I want to take 3 HDD down. 2 pools. 2 VDEVs. One 2 HDD mirror pool and one 1 HDD stripe pool.
They contain valuable data.
The datasets on the mirrored VDEV have a lot of shares and was a lot of work to set up. I want to keep those settings and ACLs intact.
Is this possible? Even after altering the rest of my system?
To give an idea. I have 9 pools. But 7 of them aren’t that important.

EDIT: I was a Synology user for years and wanted to expand my storage and capability of running VM’s and containerized apps. But their hardware is so old, though their DSM (OS) is very user friendly and robust.
Now I want to set up network bridges, VMs and a lot of apps. Have a powerful machine. But I almost locked myself out of Truenas while fiddling around today. So to avoid dataloss, I want to keep it safe while disconnected.

Yes, you can safely export a pool from the GUI. Just make sure to first export your config (with the secret seed) and export all encryption keys.

When you export a pool, uncheck the option to “Delete configuration of shares that used this pool”.

I shouldn’t have to tell you to keep “Destroy data on this pool” unchecked.

No. Not destroy data obviously.
I have imported a ZFS pool from Proxmox before. But it was a “dirty” process. And it was only a one disk VDEV/pool. Couldn’t name it the same.
But never imported a pool/VDEV that I exported from Truenas before. Hence the question.
Will my share and ACLs be still good?

ACLs are stored on the filesystems. When you import a pool with existing datasets, each dataset’s filesystem properties exist as they did before the pool was exported.

The shares shouldn’t be automatically deleted if you keep that “Delete shares” option unchecked during export.

ZFS uses feature flags to indicate whether certain ZFS features are supported by a pool. You can only import a pool on a system running a version of ZFS that understands all of the feature flags on that pool.

iX Systems writes new features and sometimes these are gated by feature flags. TrueNAS tends to lean-in and support them sometimes before they’re “upstreamed” into OpenZFS. So in some cases your TrueNAS pool might only be importable on TrueNAS for awhile. This may or may not be what you want.

The reason for feature flags is that they indicate a change to the on-disk format of ZFS. This is why they must be supported on a system to import a pool. Otherwise data corruption or other undefined behavior could result.

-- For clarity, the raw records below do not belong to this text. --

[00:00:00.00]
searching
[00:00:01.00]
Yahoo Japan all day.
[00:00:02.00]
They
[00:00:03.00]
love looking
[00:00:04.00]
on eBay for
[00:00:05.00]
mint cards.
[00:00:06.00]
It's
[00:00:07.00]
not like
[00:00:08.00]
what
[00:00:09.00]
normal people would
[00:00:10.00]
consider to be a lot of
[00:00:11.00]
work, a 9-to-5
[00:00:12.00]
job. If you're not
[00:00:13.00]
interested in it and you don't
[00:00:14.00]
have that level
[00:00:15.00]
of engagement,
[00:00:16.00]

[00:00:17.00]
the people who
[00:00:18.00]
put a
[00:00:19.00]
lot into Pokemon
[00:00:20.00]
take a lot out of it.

You may manually enable select feature flags from the CLI on any system that supports the feature flag you wish to enable. This is typically not recommended on TrueNAS because the GUI is the only supported way to upgrade a pool.

It’s worth noting that you can look into ZFS checkpoints for further reading on how to “safe” a pool for major changes in a reversible manner. (Checkpoints cannot save you from everything, however.)